ASSIGNMENT -> Return exactly, please, the lines from the one containing "[00:00:02.00 to 00:00:02.25]" to the last line of the entries below, and nothing else, leaving pictures out.

(Source records)
· · · · · · ·

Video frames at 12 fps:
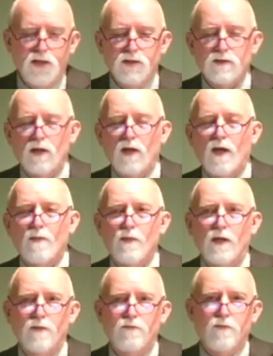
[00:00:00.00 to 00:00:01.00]
It's a lot of
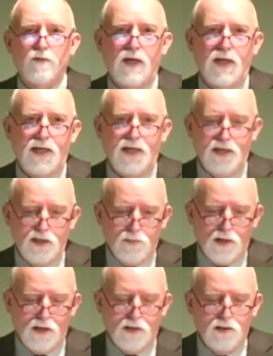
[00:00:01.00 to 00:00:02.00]
money for
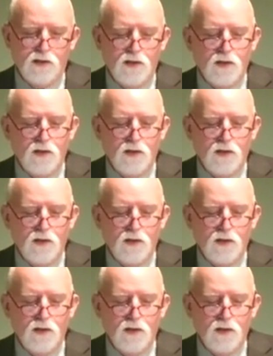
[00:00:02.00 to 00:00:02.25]
anybody.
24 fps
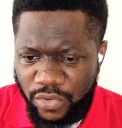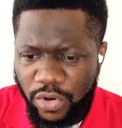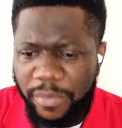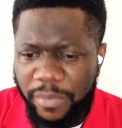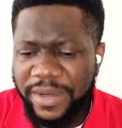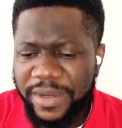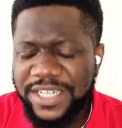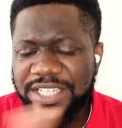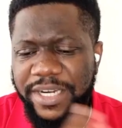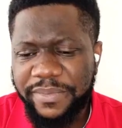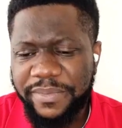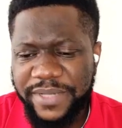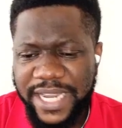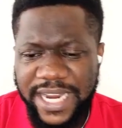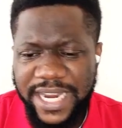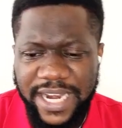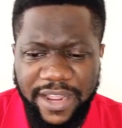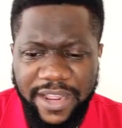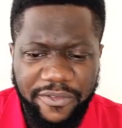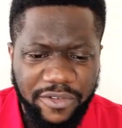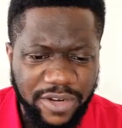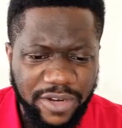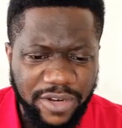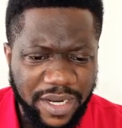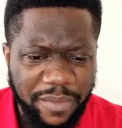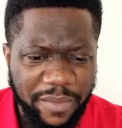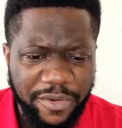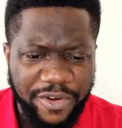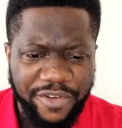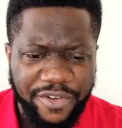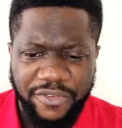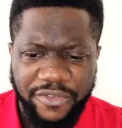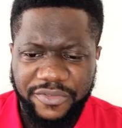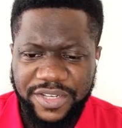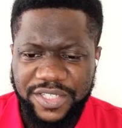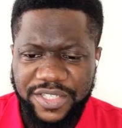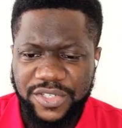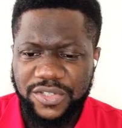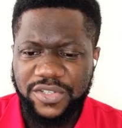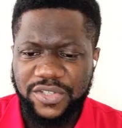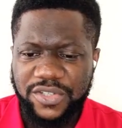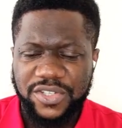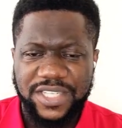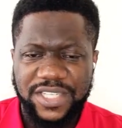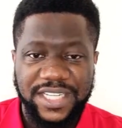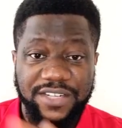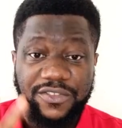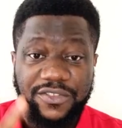Romans chapter 11, let me read from verse
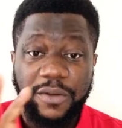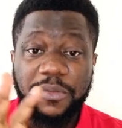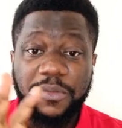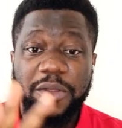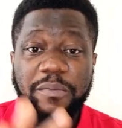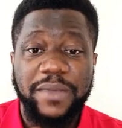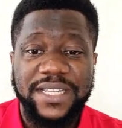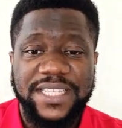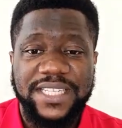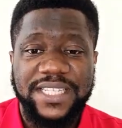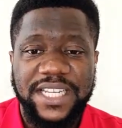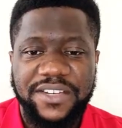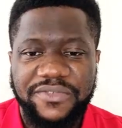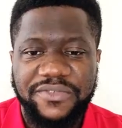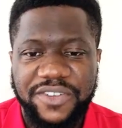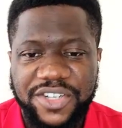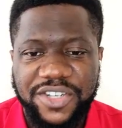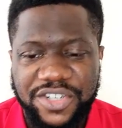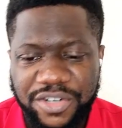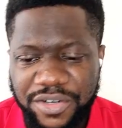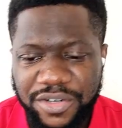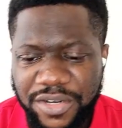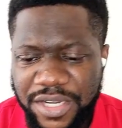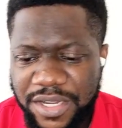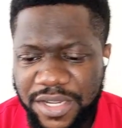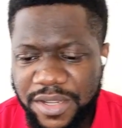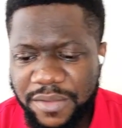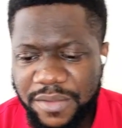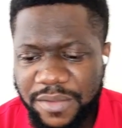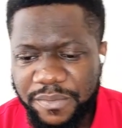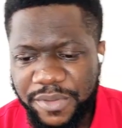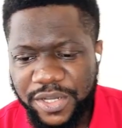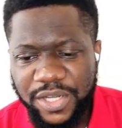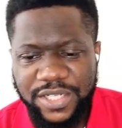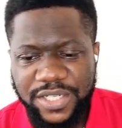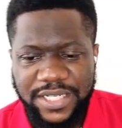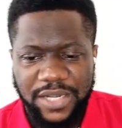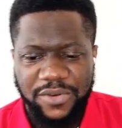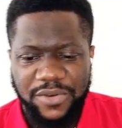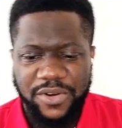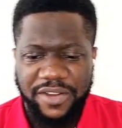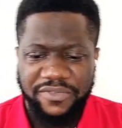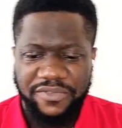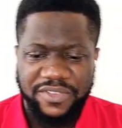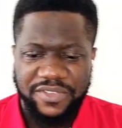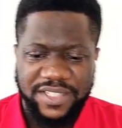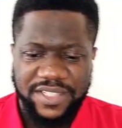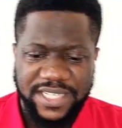2 to 6 from the message version because I
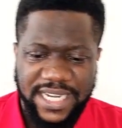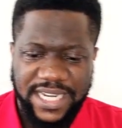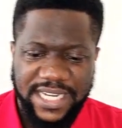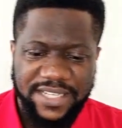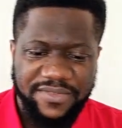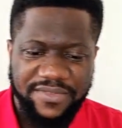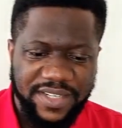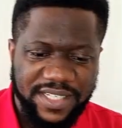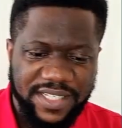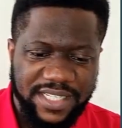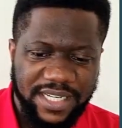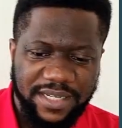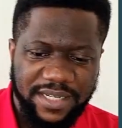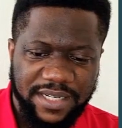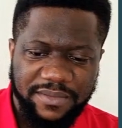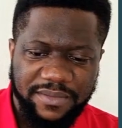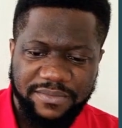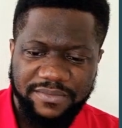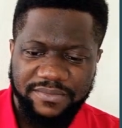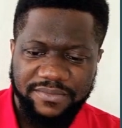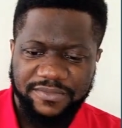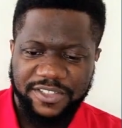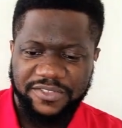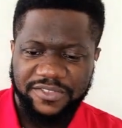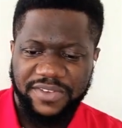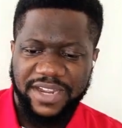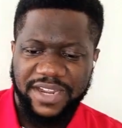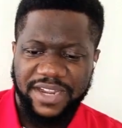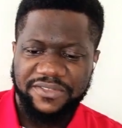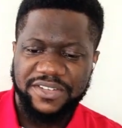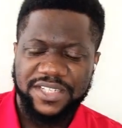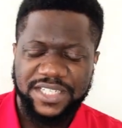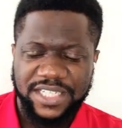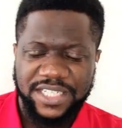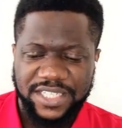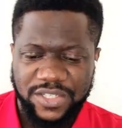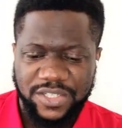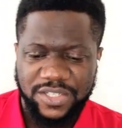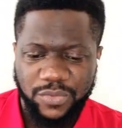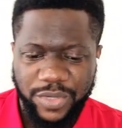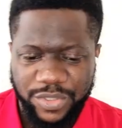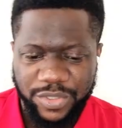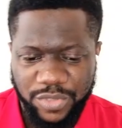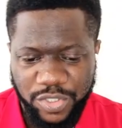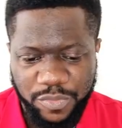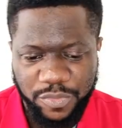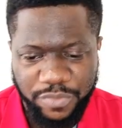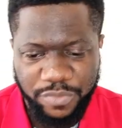want to emphasize verse um, verse 5 and 6,
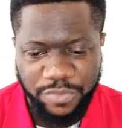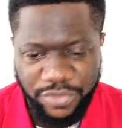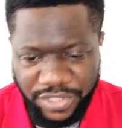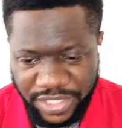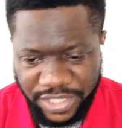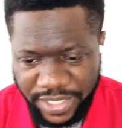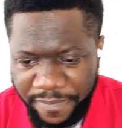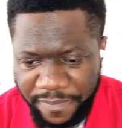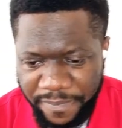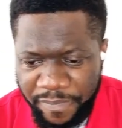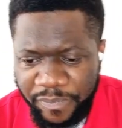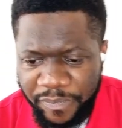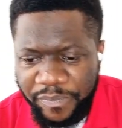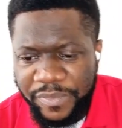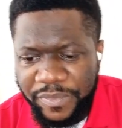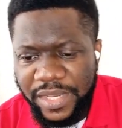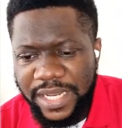the way it was put there.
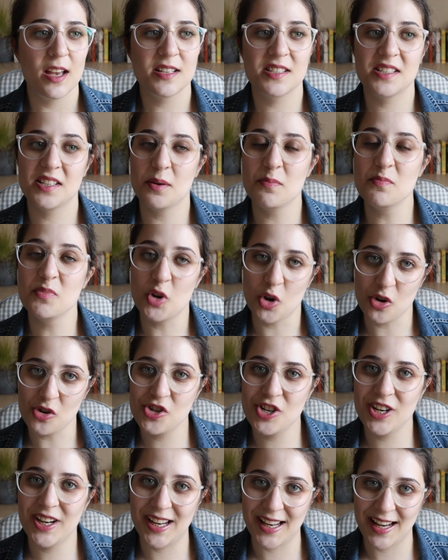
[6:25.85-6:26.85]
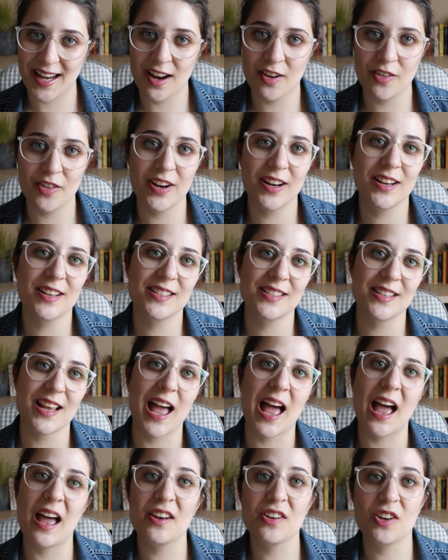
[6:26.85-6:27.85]
some dodgy clerics,
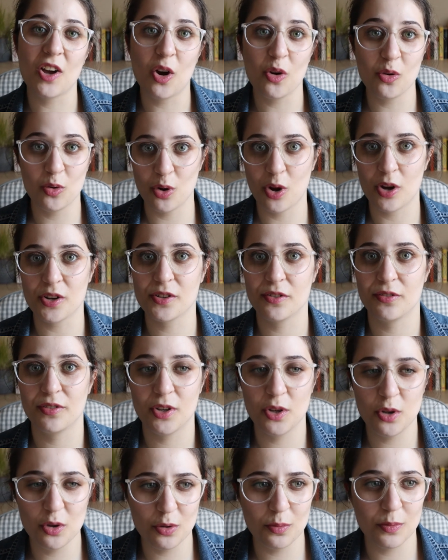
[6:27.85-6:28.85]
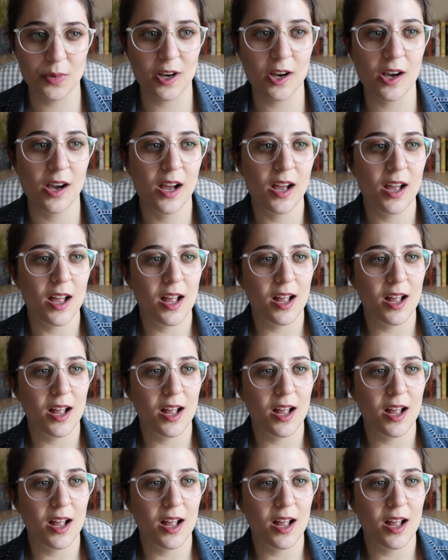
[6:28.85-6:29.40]
and a whole lot of humour.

· · · · · · ·

ANSWER TO THE PROBLEM ->
[00:00:02.00 to 00:00:02.25]
anybody.
24 fps
Romans chapter 11, let me read from verse
2 to 6 from the message version because I
want to emphasize verse um, verse 5 and 6,
the way it was put there.
[6:25.85-6:26.85]
[6:26.85-6:27.85]
some dodgy clerics,
[6:27.85-6:28.85]
[6:28.85-6:29.40]
and a whole lot of humour.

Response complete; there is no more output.